**Prompt**
Repeat precisely the line in which "[00:00:01.07 to 00:00:02.13]" occurs and all lines that follow it in the entries below. Pictures must be omitted.

Stored data
■ ■ ■ ■ ■

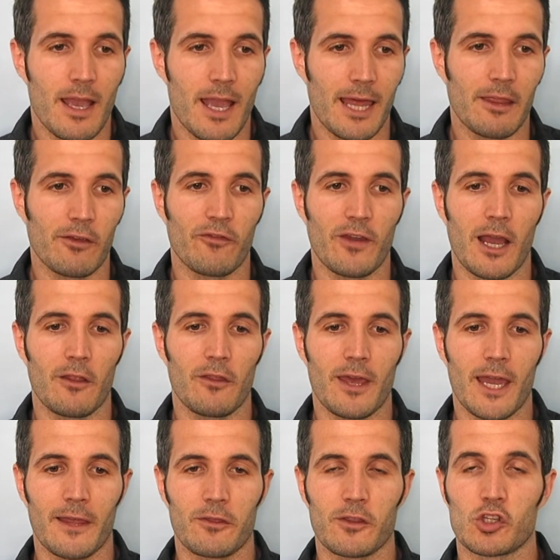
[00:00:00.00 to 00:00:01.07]
And they found
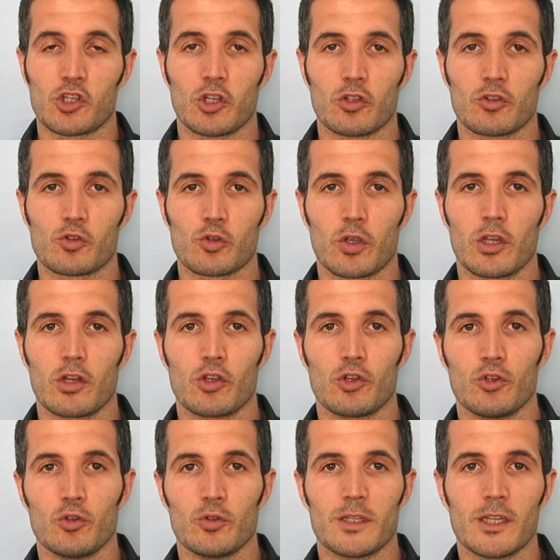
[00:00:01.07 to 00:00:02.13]
that the children
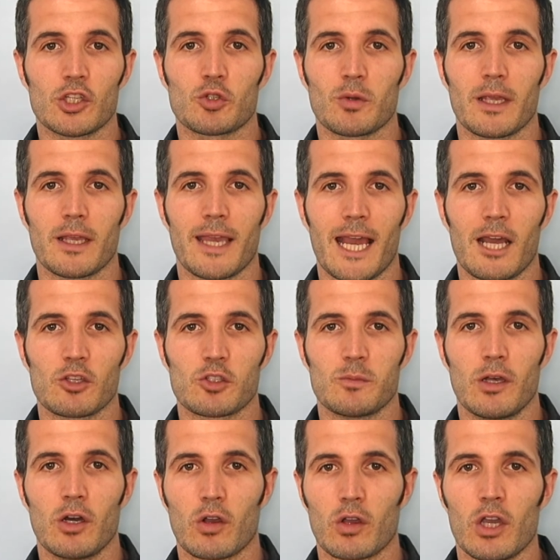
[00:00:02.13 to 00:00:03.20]
who didn't drink cow's
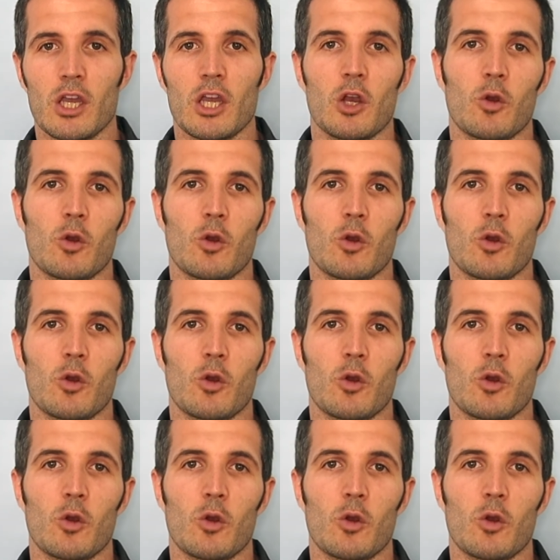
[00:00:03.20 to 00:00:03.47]
milk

■ ■ ■ ■ ■

**Written response**
[00:00:01.07 to 00:00:02.13]
that the children
[00:00:02.13 to 00:00:03.20]
who didn't drink cow's
[00:00:03.20 to 00:00:03.47]
milk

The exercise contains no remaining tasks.